Un platformer che unisce elementi puzzle alla Lode Runner. Per procedere ai livelli successivi servirà collezionare tutte le pietre dell’anima sparse negli stage utilizzando i vari strumenti presenti, cui potremmo utilizzarne solo uno per volta. Man mano che si procede, gli scenari diventeranno sempre più grandi e difficili perciò non bisogna prendere questo gioco sottogamba. Una feature interessante, molto avanti per i suoi tempi, era l’editor dei livelli: una volta completati si potevano salvare in un floppy e scambiarli con gli amici.

9. Treasure of Usas

Un action platformer poco conosciuto ma comunque molto curioso che potrebbe interessare molto ai fan di Uncharted e Tomb Raider. Wit e Cles sono due cacciatori alla ricerca del tesoro di Usas e dovranno attraversare cinque città antiche per poterlo ritrovare. Il primo ha una pistola e migliori abilità nel salto mentre il secondo è un maestro di arti marziali e più agile. Le loro abilità sono migliorabili collezionando le monete negli stage e il gioco presenta la curiosa meccanica degli umori:  nello stage infatti, sono sparse le cosiddette carte dell’umore che, una volta raccolte, cambieranno i nostri attacchi. Una vera chicca se siete amanti di Castlevania o Mega Man.

8. Penguin Adventure

A Hideo Kojima game… ebbene si! Prima di Snake e i loschi tipi di Death Stranding (di cui non sappiamo ancora nulla) il noto programmatore ha prodotto questo gioco “puccioso” in cui dobbiamo far riunire Pentaro alla sua amata principessa. Nonostante il gioco abbia una struttura arcade apparentemente semplice, ovvero una sorta di platformer automatico simil 3D  (oggi potremmo definirlo un runner per smarphone), questo gioco ha molte meccaniche intriganti come un in-game store, warp zone, tanti easter egg e persino un finale alternativo. Mai giudicare un libro dalla sua copertina!

7. King Kong 2

Essendo liberamente ispirato al film King Kong Lives (o King Kong 2), controlleremo Hank Mitchell alla ricerca di Lady Kong. Raccomandiamo questo titolo ai fan del primo The Legend of Zelda in quanto molto simile e con tante caratteristiche interessanti che lo rendono davvero un bel gioco. Siate sicuri di trovare la rom patchata” poiché non è mai stato rilasciato in Europa.

6. Vampire Killer

Sembrerebbe un porting per MSX2 di Castlevania per NES ma così non è; sebbene il gioco abbia più o meno la stessa grafica, esso presenta un gameplay totalmente diverso. Questo titolo, anziché concentrarsi nelle sezioni di platforming, è più basato sull’esplorazione e il puzzle solving: per avanzare bisognerà trovare la skeleton key e per farlo ci serviranno armi, oggetti e chiavi per aprire forzieri contenti power up che si riveleranno utili allo scopo. Il gioco ha un pacing ben diverso dall’originale per NES ed è raccomandato ai giocatori più pazienti (anche perché le vite sono limitate e mancano i continue) ma anche ai più accaniti fan della saga.

5. Aleste

Unico gioco non Konami di questa lista, è uno shoot ‘em up sensazionale di Compile; uscito originariamente per Sega Master System, questa versione presenta due stage extra e una difficoltà più abbordabile. Di questo gioco stupiscono principalmente la grafica, la strabiliante colonna sonora resa con un chip FM montato sulla cartuccia e l’azione velocissima (tipica della serie) che da vita a battaglie in volo spettacolari. Provare per credere!
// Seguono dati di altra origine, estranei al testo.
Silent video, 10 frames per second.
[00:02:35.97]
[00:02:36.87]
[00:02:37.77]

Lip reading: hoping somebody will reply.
4. The Maze of Galious – Knightmare II

Concepito originariamente per competere con Zelda II: The Adventure of Link, The Maze of Galious è un difficilissimo metroidvania per i più allenati. In questo popolarissimo titolo per MSX, bisognerà esplorare un castello immenso alla ricerca delle dieci sub aree, dove risiedono demoni da sconfiggere, ma anche degli oggetti sparsi nel castello che espanderanno le abilità dei nostri Popolon e Aphrodite. The Maze of Galious è il secondo titolo della saga Knightmare, il cui primo titolo era un top down shooter alla Ikari Warriors e il terzo un RPG (per MSX2), ed è certamente il più bello. Nel 2002, questo titolo è stato soggetto di un curioso remake non ufficiale e il suo acclamato gameplay è stato ripreso nel similissmo La Mulana, considerato il suo sequel spirituale. Se siete fan dei metroidvania questo è certamente un titolo da giocare, anche per coloro che apprezzano le vere fide come Ghosts ‘n Ghouls, il già citato Zelda II o, chissà, magari anche Dark Souls! Vi raccomandiamo di giocarci con un walkthrough o almeno una mappa del castello; se siete dei masochisti fate pure senza!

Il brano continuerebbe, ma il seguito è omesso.